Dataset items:
╭──

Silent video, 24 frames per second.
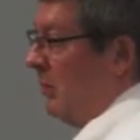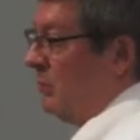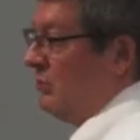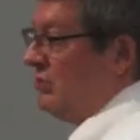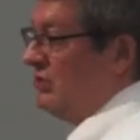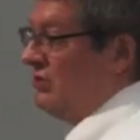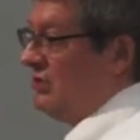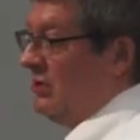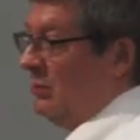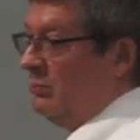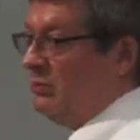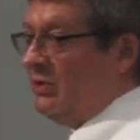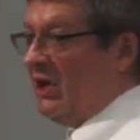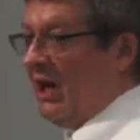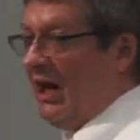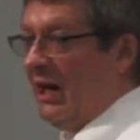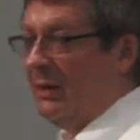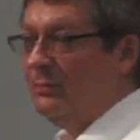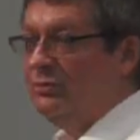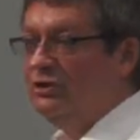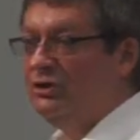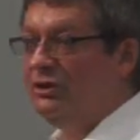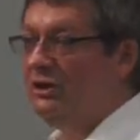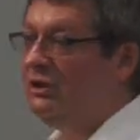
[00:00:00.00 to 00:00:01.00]
but
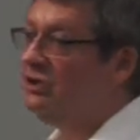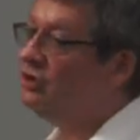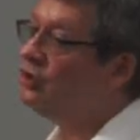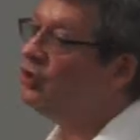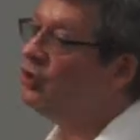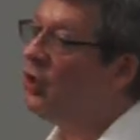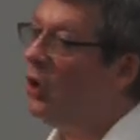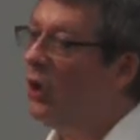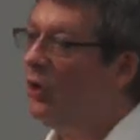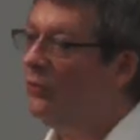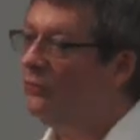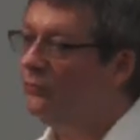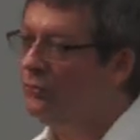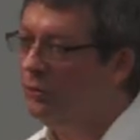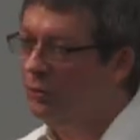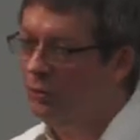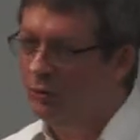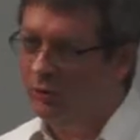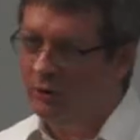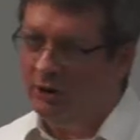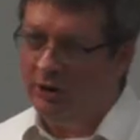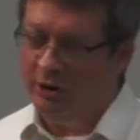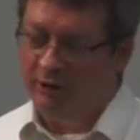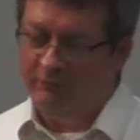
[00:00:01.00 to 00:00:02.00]
sometimes you need
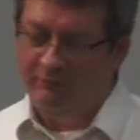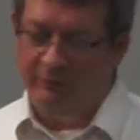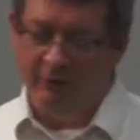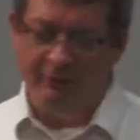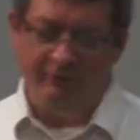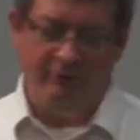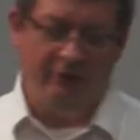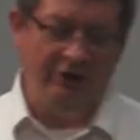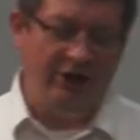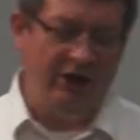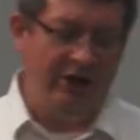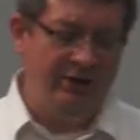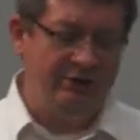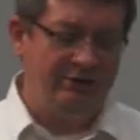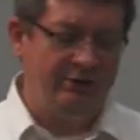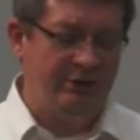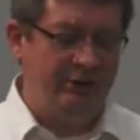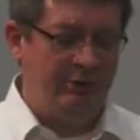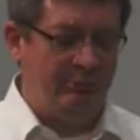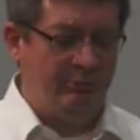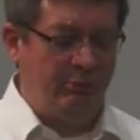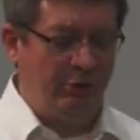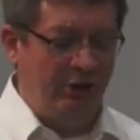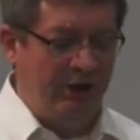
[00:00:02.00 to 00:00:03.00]
softer
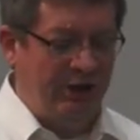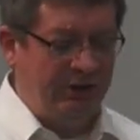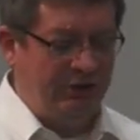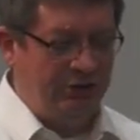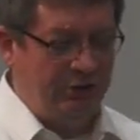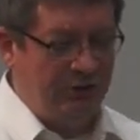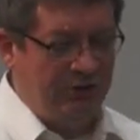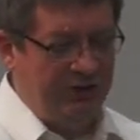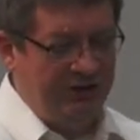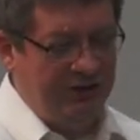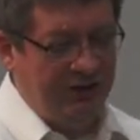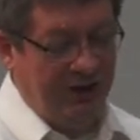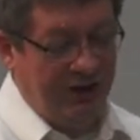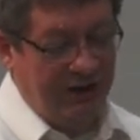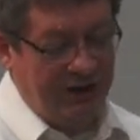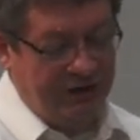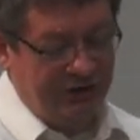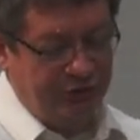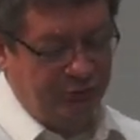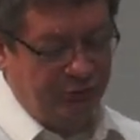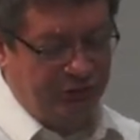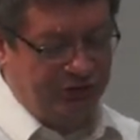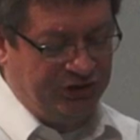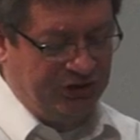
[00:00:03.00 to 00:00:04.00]
verification in place. You need
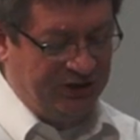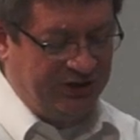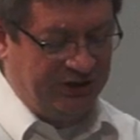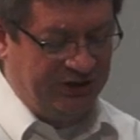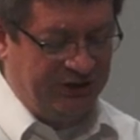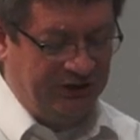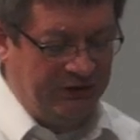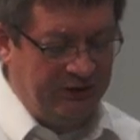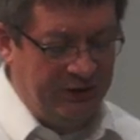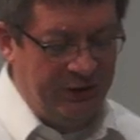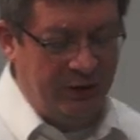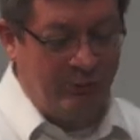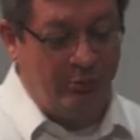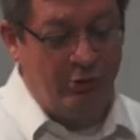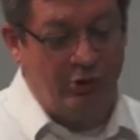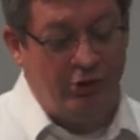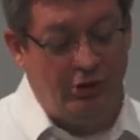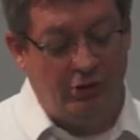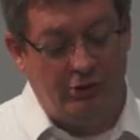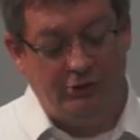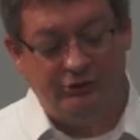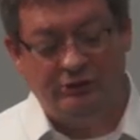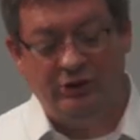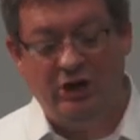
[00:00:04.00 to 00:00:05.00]
less rigidity there
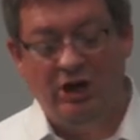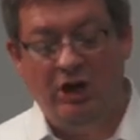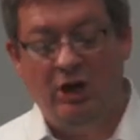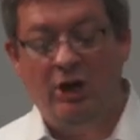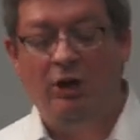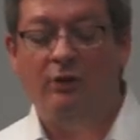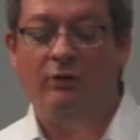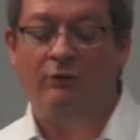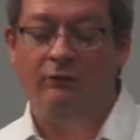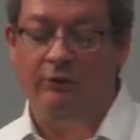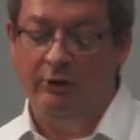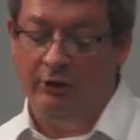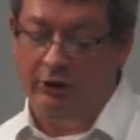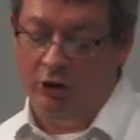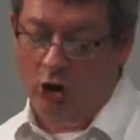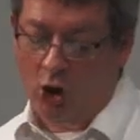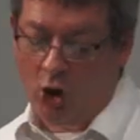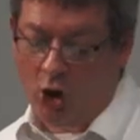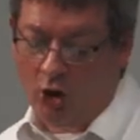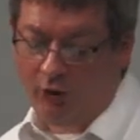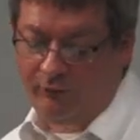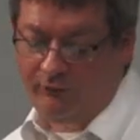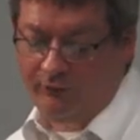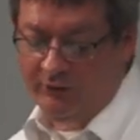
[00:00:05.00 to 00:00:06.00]
because very
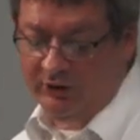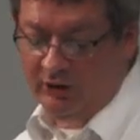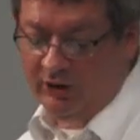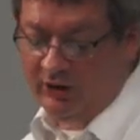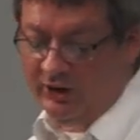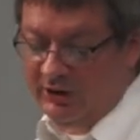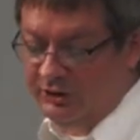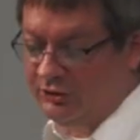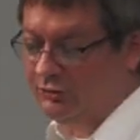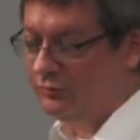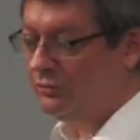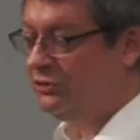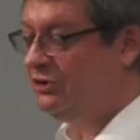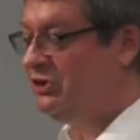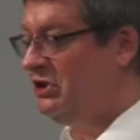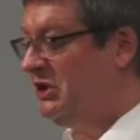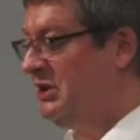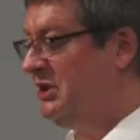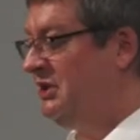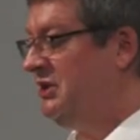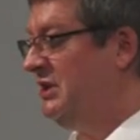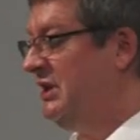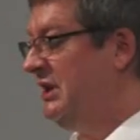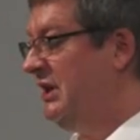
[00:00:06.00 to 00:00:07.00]
often less
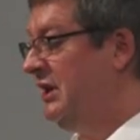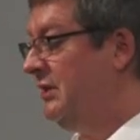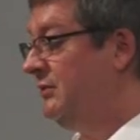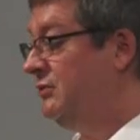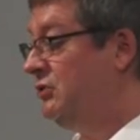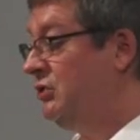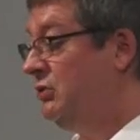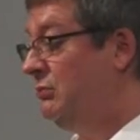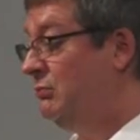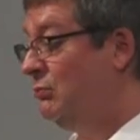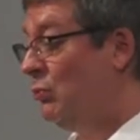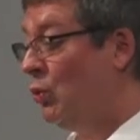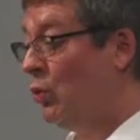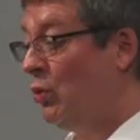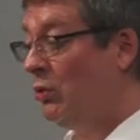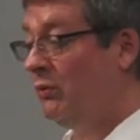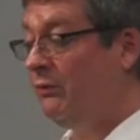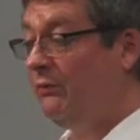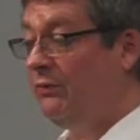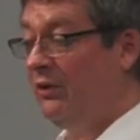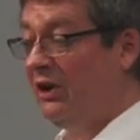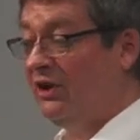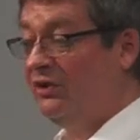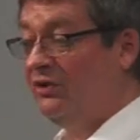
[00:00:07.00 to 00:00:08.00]
rigidity gives you more
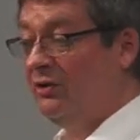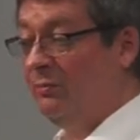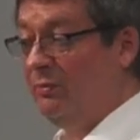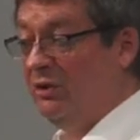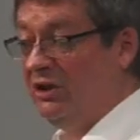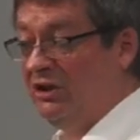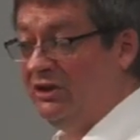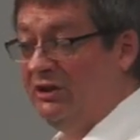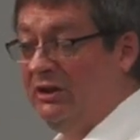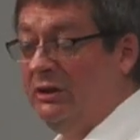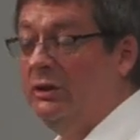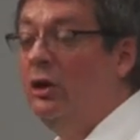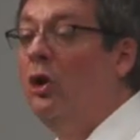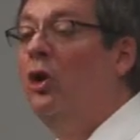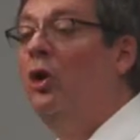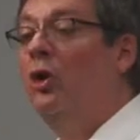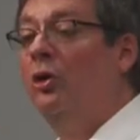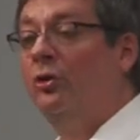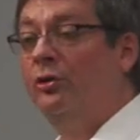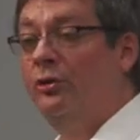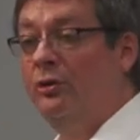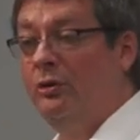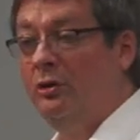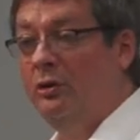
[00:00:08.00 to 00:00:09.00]
flexibility
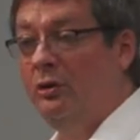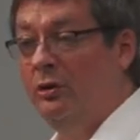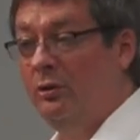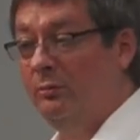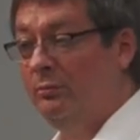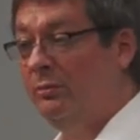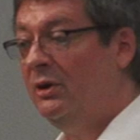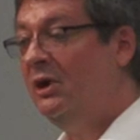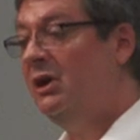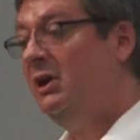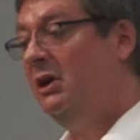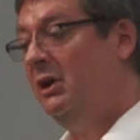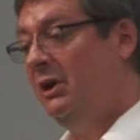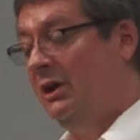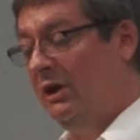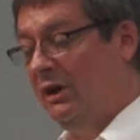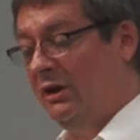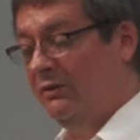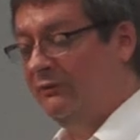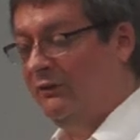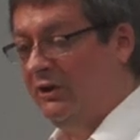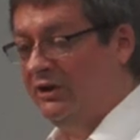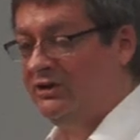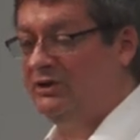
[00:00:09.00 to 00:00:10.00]
long term,
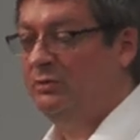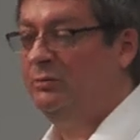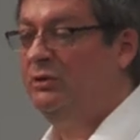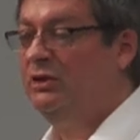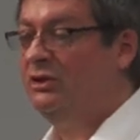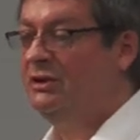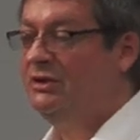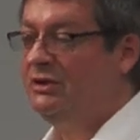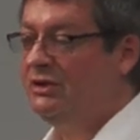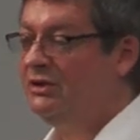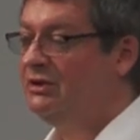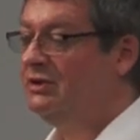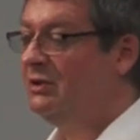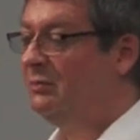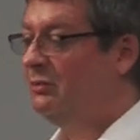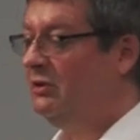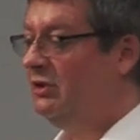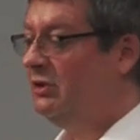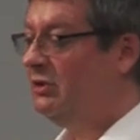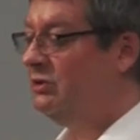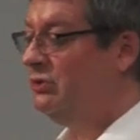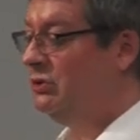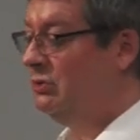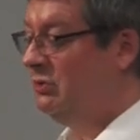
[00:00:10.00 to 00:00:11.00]
and flexibility is
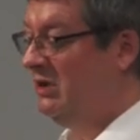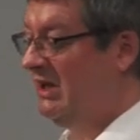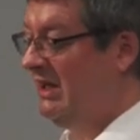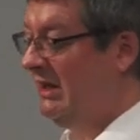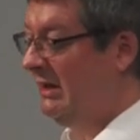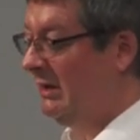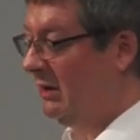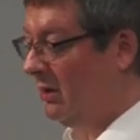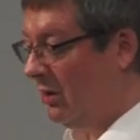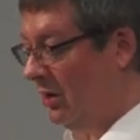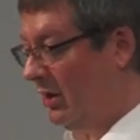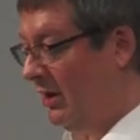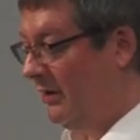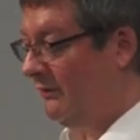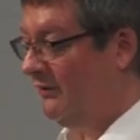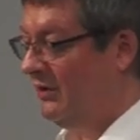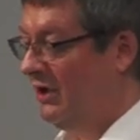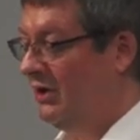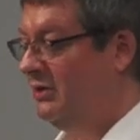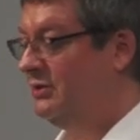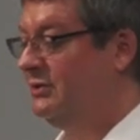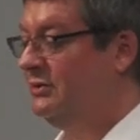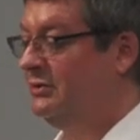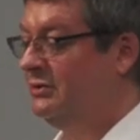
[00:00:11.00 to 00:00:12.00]
something that you need in a lot of
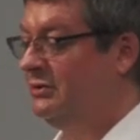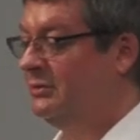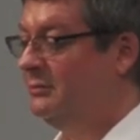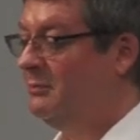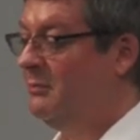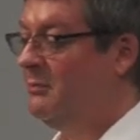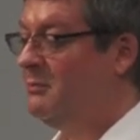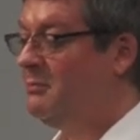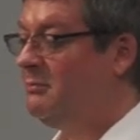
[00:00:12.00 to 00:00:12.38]
cases.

╰──

> **WHAT IS BEING ASKED**:
Every line from the one containing "[00:00:09.00 to 00:00:10.00]" through the final line of the records above is to be written out exactly; nothing else, and no pictures.

> **OUTPUT OF THE TASK**:
[00:00:09.00 to 00:00:10.00]
long term,
[00:00:10.00 to 00:00:11.00]
and flexibility is
[00:00:11.00 to 00:00:12.00]
something that you need in a lot of
[00:00:12.00 to 00:00:12.38]
cases.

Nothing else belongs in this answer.